U.S. Sen. Ron Wyden and several colleagues are pushing the Federal Maritime Commission to protect the access of exporters to ocean carriers amid surging demand during the coronavirus pandemic.

Ocean carriers bring in highly valuable consumer electronics, apparel, building equipment and other finished products from Asia to the U.S.

Containers have traditionally then gone to rural areas of the Pacific Northwest and have been loaded with products such as hay cubes, potatoes and lumber, before being sent back for export, said Peter Friedmann, the executive director of the Agriculture Transportation Coalition.


Exports to Japan from Hampton Lumber have been caught up in container shortages at ports in Seattle and Tacoma.

But demand is high for consumer imports, which earn ocean carriers a higher freight rate. The pandemic and uneven economic recoveries around the world have led to a shortage in containers and a dramatic increase in shipping costs. Carriers have opted to send containers back to Asia empty to expedite the import of more high-value consumer goods.

“The steamship lines are all private companies all around the world,” Friedmann said. “They apparently don’t care about the U.S. exporter, and they don’t really care about the consumer either. They’re just carrying the cargo and maximizing profits.”

The Federal Maritime Commission ordered ocean carriers and marine terminal operators to provide information determining whether legal obligations related to detention and demurrage under the Shipping Act of 1984 are being met. Wyden, an Oregon Democrat, and 23 other senators wrote the head of the commission, calling for appropriate action against ocean carriers.

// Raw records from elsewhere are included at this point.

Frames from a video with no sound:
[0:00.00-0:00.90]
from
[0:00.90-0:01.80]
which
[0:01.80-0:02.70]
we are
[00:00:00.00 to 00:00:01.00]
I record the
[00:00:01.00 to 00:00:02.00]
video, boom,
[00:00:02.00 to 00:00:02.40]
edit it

“The need is urgent, especially with record container volumes at the nation’s major ports,” the senators wrote. “These volumes, and the resulting congestion, will only grow as the global economy recovers from the coronavirus pandemic. Producers rely on competitive access to foreign markets, and the reported actions by certain (container carriers) to undermine this access pose significant ramifications for agricultural exporters and the industry at large.”

A representative of Wyden’s office said the senator has not heard back yet regarding the fact-finding mission.

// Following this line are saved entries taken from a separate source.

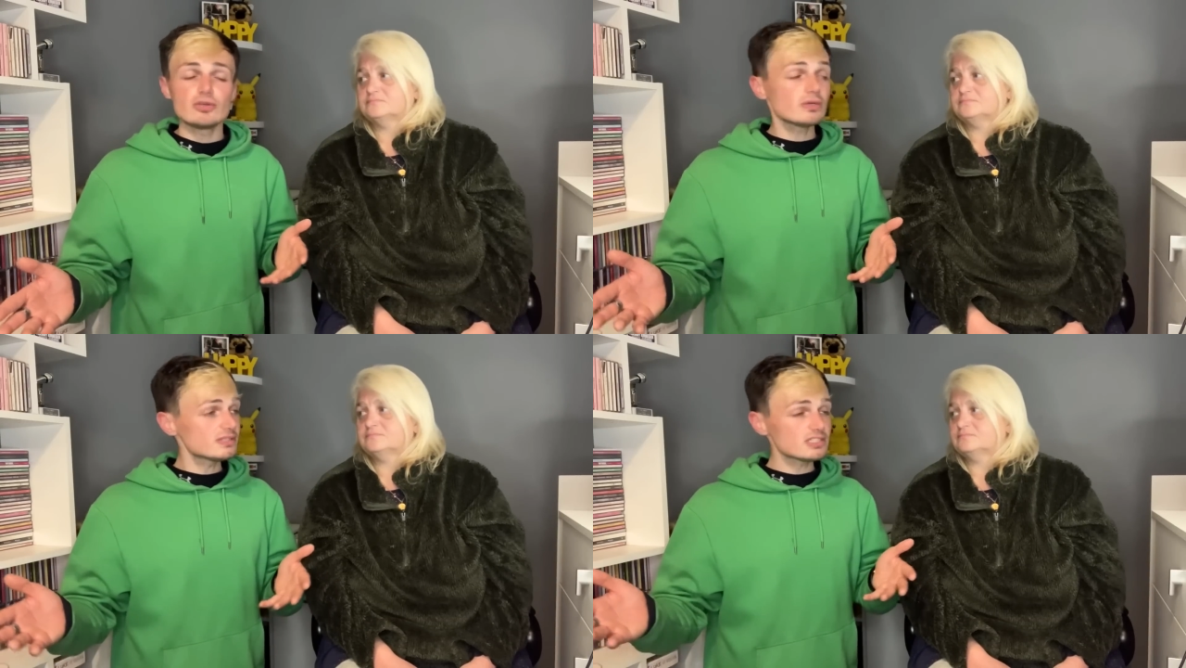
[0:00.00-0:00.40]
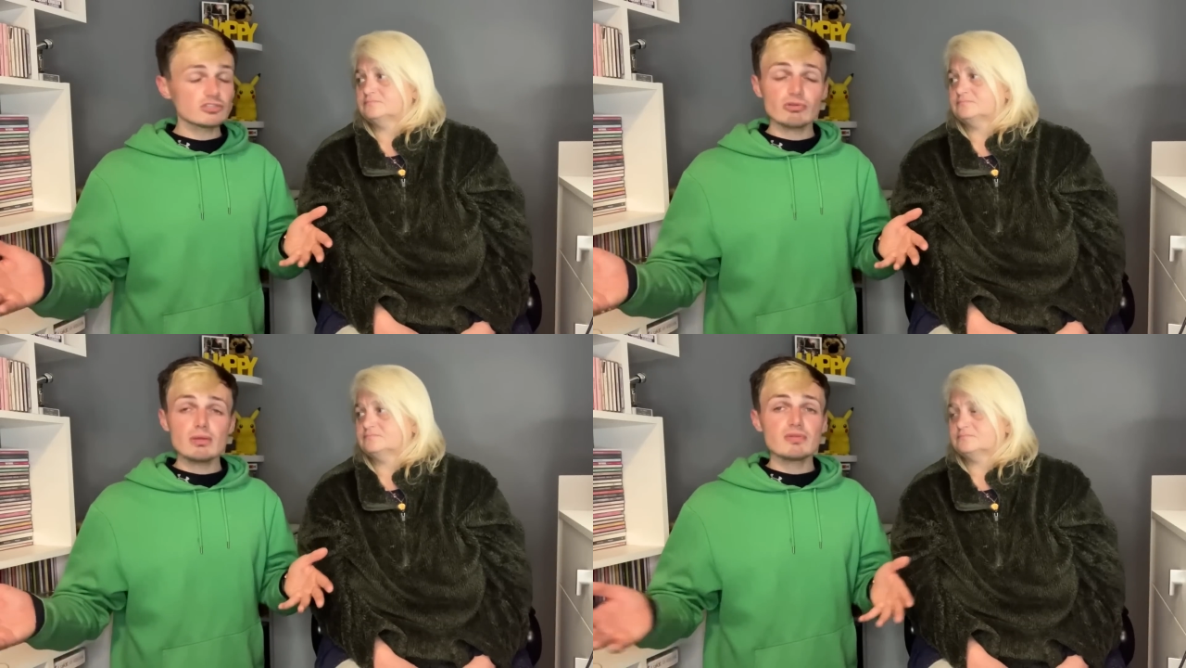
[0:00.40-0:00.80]
Speaker 1: You can
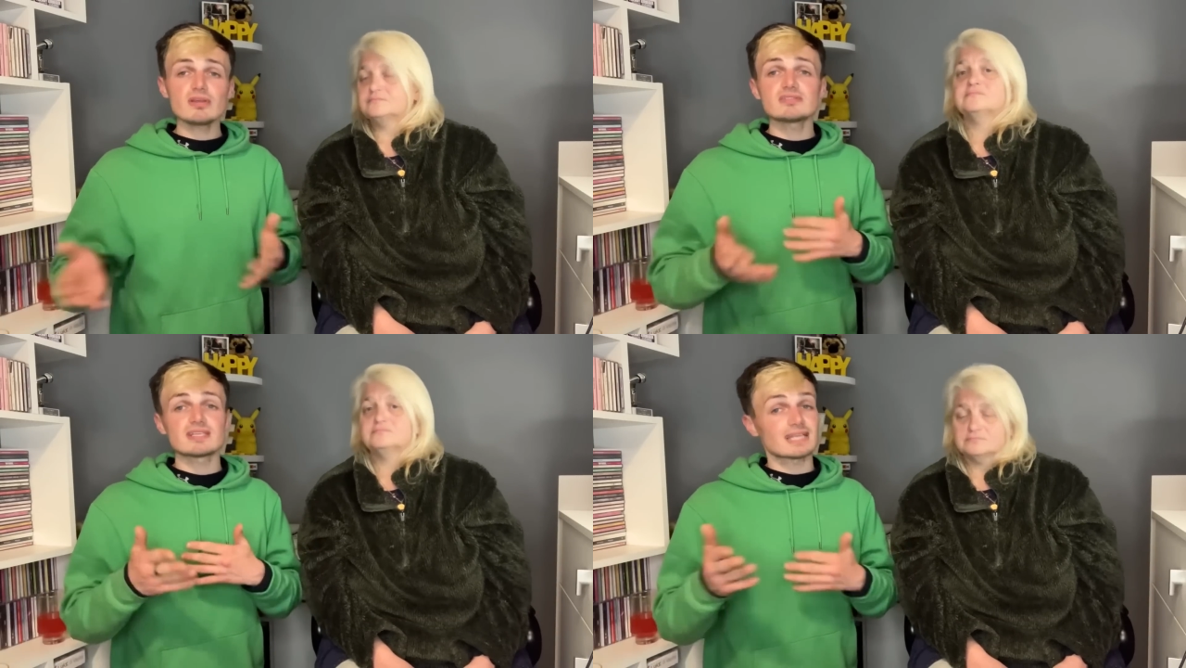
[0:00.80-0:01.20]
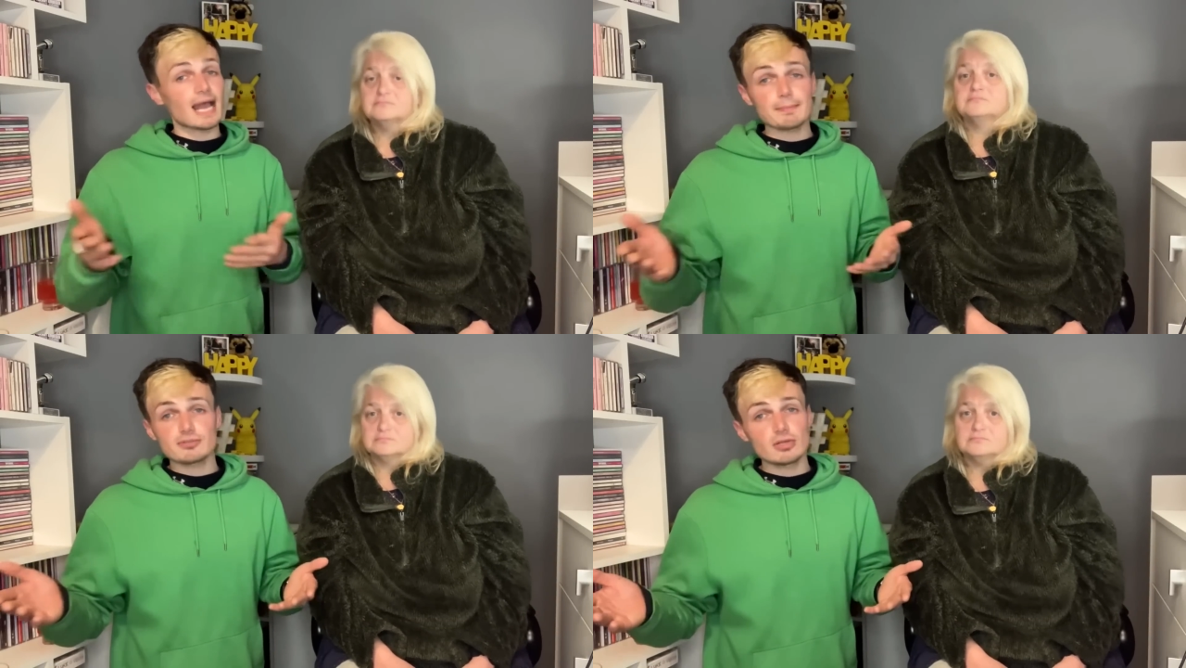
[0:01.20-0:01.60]
disagree with us, that's
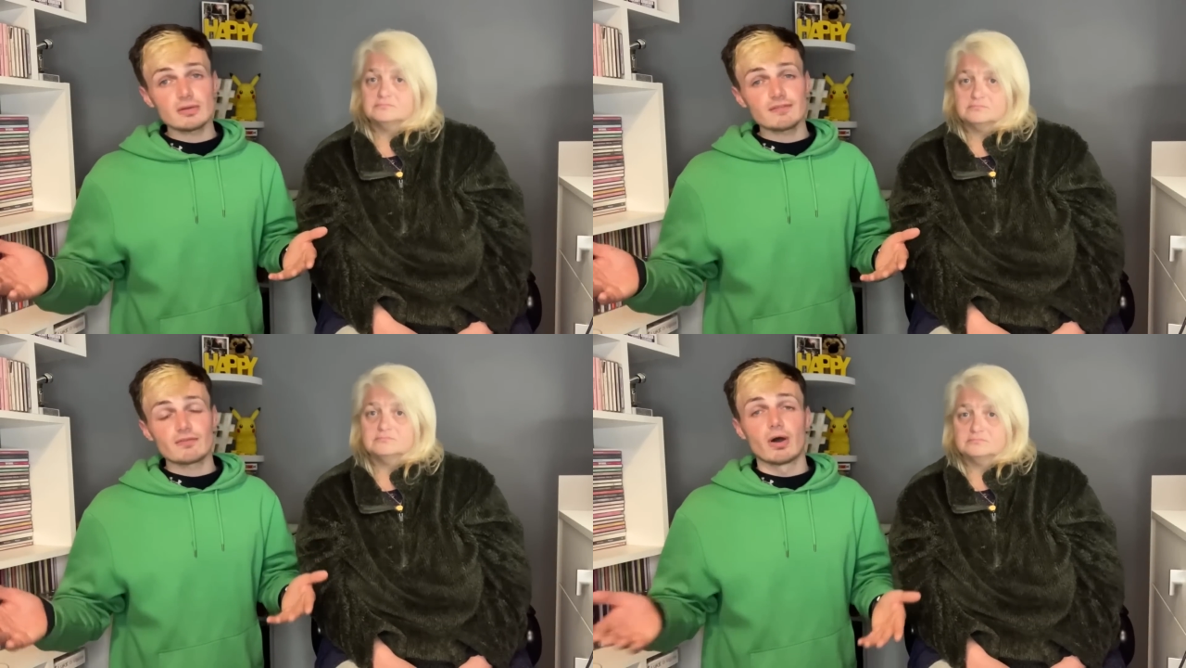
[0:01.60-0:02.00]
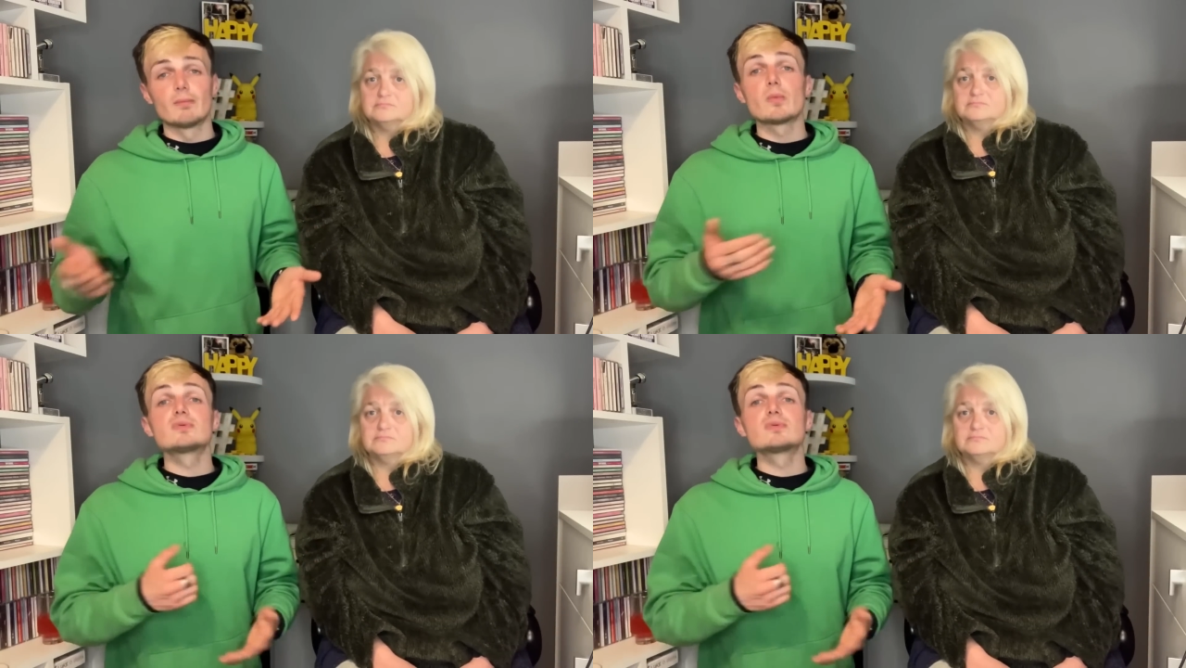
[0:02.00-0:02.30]
absolutely fine.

One of the exporters affected is Hampton Lumber, which exports premium wood products to Japan through Tacoma and Seattle. Kristin Rasmussen, a spokeswoman for Hampton, said the company is even more affected by the carrier issues when trying to import specialty construction products.

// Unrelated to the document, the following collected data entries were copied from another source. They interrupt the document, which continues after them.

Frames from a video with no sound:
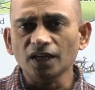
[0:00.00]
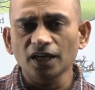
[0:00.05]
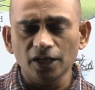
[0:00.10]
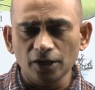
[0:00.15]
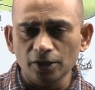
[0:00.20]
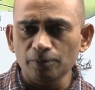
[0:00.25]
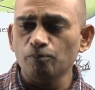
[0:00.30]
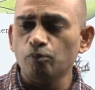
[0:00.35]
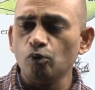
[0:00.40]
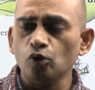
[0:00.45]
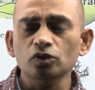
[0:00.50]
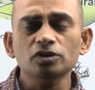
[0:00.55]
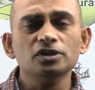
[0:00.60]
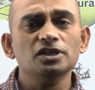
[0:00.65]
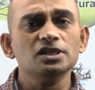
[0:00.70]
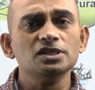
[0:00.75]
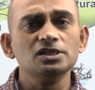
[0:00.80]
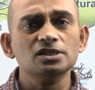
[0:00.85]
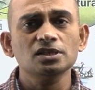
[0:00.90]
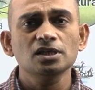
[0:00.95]
in both
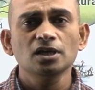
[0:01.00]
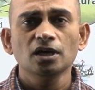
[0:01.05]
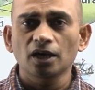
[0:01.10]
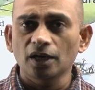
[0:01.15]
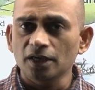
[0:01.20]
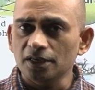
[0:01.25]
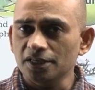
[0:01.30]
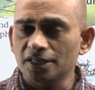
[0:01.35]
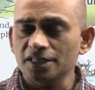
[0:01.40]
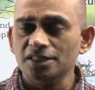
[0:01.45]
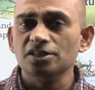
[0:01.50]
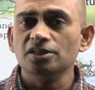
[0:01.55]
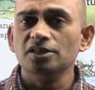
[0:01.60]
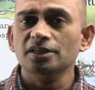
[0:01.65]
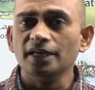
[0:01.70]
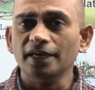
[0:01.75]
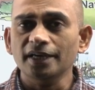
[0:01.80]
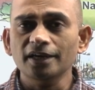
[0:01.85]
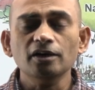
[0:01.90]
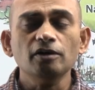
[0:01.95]
this
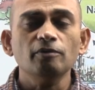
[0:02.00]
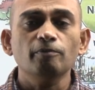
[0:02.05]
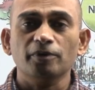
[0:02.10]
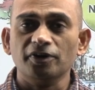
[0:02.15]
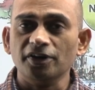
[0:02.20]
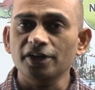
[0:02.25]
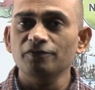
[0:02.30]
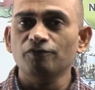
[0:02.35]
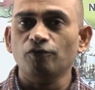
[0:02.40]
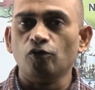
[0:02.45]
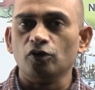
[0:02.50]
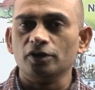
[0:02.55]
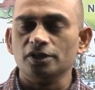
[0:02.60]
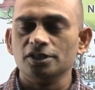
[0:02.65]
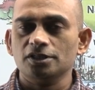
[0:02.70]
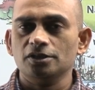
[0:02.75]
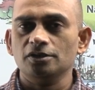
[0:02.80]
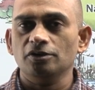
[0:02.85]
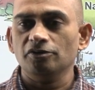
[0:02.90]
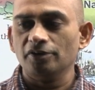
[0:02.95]
desert and
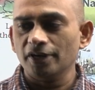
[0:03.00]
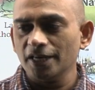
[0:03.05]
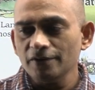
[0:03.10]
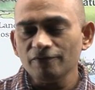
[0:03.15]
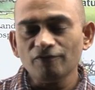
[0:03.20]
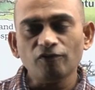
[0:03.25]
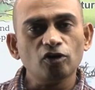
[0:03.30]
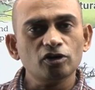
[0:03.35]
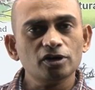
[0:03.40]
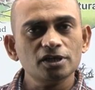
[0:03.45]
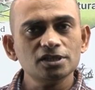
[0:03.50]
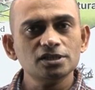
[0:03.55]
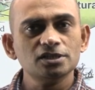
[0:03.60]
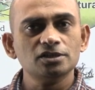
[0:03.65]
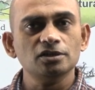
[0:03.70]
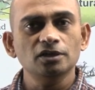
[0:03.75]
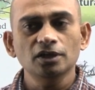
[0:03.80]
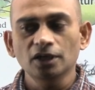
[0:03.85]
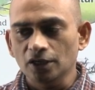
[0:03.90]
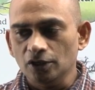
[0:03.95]
rainforest.
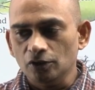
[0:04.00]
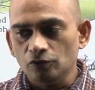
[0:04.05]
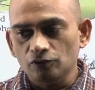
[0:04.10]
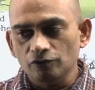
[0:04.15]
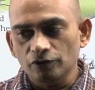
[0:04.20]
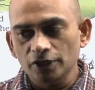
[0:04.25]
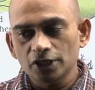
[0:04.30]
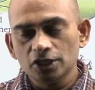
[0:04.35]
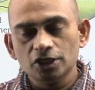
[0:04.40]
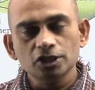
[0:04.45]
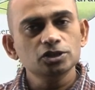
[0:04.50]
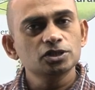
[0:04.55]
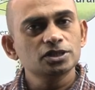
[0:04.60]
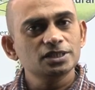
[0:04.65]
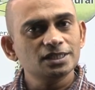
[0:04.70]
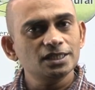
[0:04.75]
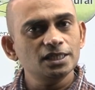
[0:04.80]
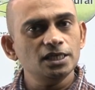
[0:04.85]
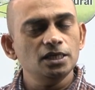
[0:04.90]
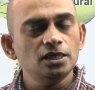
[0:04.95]
Rainforest, we could
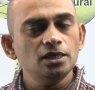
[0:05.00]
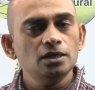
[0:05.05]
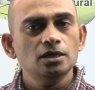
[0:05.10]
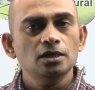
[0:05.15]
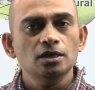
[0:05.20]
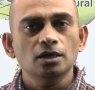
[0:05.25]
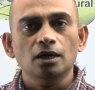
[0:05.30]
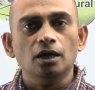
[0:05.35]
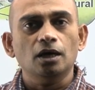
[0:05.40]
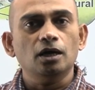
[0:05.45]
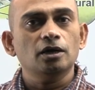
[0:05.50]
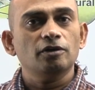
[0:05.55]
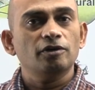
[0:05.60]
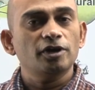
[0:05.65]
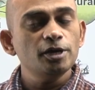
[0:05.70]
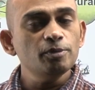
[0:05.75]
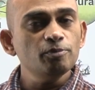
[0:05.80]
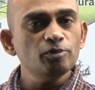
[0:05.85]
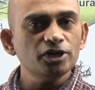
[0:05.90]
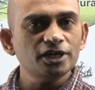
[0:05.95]
see
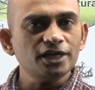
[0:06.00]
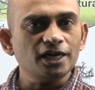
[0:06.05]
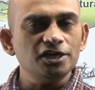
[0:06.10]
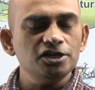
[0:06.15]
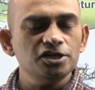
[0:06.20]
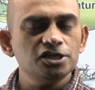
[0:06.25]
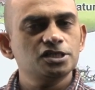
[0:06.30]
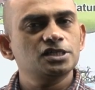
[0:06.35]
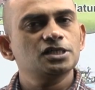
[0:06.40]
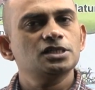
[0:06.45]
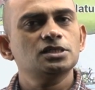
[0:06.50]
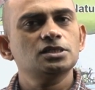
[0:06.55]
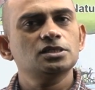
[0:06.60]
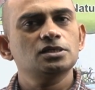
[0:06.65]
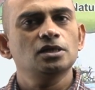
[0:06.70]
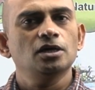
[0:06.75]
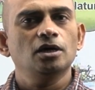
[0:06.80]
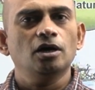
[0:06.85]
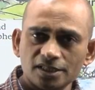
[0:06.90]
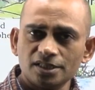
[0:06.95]
humid
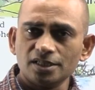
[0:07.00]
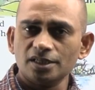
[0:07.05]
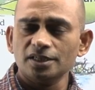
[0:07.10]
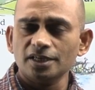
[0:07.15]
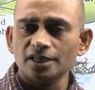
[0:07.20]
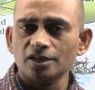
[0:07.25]
conditions. Desert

“The container shortage is creating major supply problems in the U.S.,” she said in a statement. “It’s a big factor limiting home construction at the moment because so many building products come from China. Something as simple as a door jamb is in short supply right now.”

The Chinese government has previously taken action to control freight rate increases. “We want the U.S. to be as aggressive in supporting our exports as the Chinese have been aggressive in supporting their exports,” Friedmann said.